Start of Block

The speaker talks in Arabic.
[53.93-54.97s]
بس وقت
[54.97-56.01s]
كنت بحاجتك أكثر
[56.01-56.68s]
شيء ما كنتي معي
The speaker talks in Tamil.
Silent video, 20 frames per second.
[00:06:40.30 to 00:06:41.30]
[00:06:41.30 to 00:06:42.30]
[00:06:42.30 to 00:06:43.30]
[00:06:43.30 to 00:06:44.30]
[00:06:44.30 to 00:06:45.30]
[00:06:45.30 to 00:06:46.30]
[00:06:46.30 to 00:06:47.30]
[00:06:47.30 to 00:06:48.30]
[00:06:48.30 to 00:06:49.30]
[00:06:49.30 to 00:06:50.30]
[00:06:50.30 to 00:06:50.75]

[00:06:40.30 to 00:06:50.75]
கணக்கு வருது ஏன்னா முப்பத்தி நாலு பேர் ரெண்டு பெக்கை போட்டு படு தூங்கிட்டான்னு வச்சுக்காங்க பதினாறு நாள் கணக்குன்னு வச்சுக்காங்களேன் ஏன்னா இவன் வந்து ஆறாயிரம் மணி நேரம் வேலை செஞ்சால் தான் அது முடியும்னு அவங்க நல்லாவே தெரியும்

End of Block
Start of Block

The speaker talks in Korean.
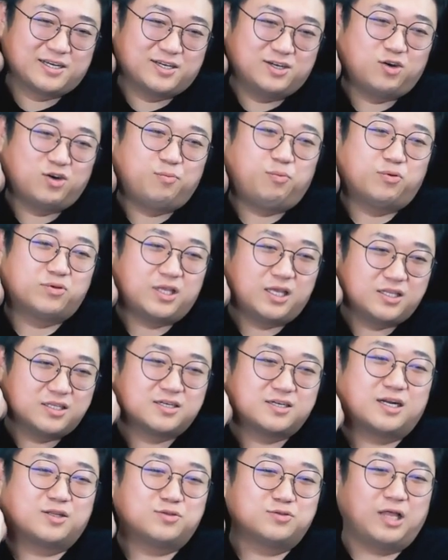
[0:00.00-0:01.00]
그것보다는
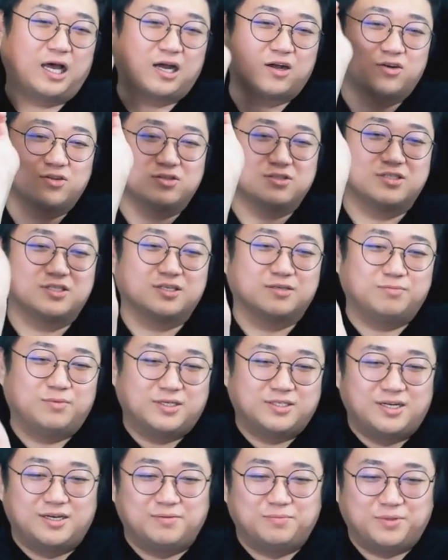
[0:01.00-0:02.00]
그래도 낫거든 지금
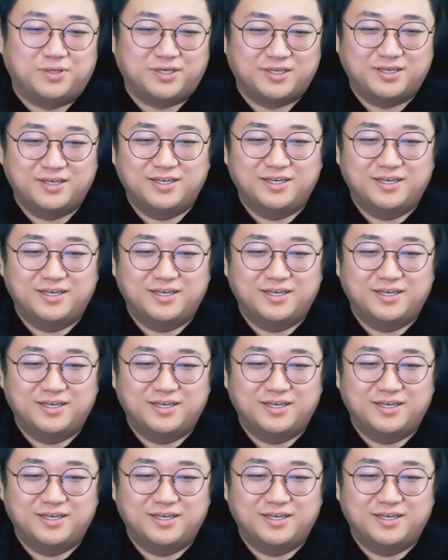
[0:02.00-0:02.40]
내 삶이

End of Block

Goal of the exercise:
With the line holding "[00:06:45.30 to 00:06:46.30]" as the first and the line holding "[00:06:50.30 to 00:06:50.75]" as the last, please transcribe exactly the lines of the material above in that range and nothing else.

Finished exercise:
[00:06:45.30 to 00:06:46.30]
[00:06:46.30 to 00:06:47.30]
[00:06:47.30 to 00:06:48.30]
[00:06:48.30 to 00:06:49.30]
[00:06:49.30 to 00:06:50.30]
[00:06:50.30 to 00:06:50.75]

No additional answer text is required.